** MATERIALS PROVIDED **
.....

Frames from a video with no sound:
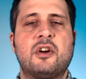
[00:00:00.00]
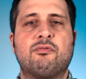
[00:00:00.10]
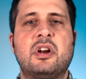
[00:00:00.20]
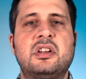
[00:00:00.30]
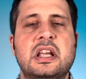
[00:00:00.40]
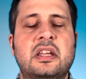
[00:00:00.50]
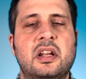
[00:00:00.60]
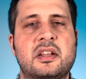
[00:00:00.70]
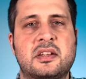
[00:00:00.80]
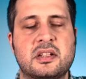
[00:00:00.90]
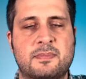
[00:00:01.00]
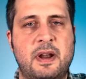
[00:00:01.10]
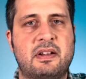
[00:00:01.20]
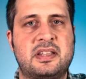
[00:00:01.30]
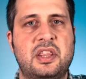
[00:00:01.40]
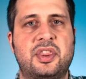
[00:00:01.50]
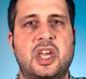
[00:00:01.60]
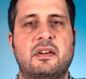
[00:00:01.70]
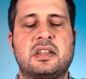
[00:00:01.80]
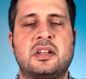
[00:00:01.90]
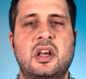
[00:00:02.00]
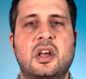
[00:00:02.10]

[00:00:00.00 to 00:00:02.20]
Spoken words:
ridiculous conspiracy theorist.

.....

** YOUR INSTRUCTIONS **
The records above must be output exactly, except for their pictures.

** SOLVED EXERCISE **
Frames from a video with no sound:
[00:00:00.00]
[00:00:00.10]
[00:00:00.20]
[00:00:00.30]
[00:00:00.40]
[00:00:00.50]
[00:00:00.60]
[00:00:00.70]
[00:00:00.80]
[00:00:00.90]
[00:00:01.00]
[00:00:01.10]
[00:00:01.20]
[00:00:01.30]
[00:00:01.40]
[00:00:01.50]
[00:00:01.60]
[00:00:01.70]
[00:00:01.80]
[00:00:01.90]
[00:00:02.00]
[00:00:02.10]

[00:00:00.00 to 00:00:02.20]
Spoken words:
ridiculous conspiracy theorist.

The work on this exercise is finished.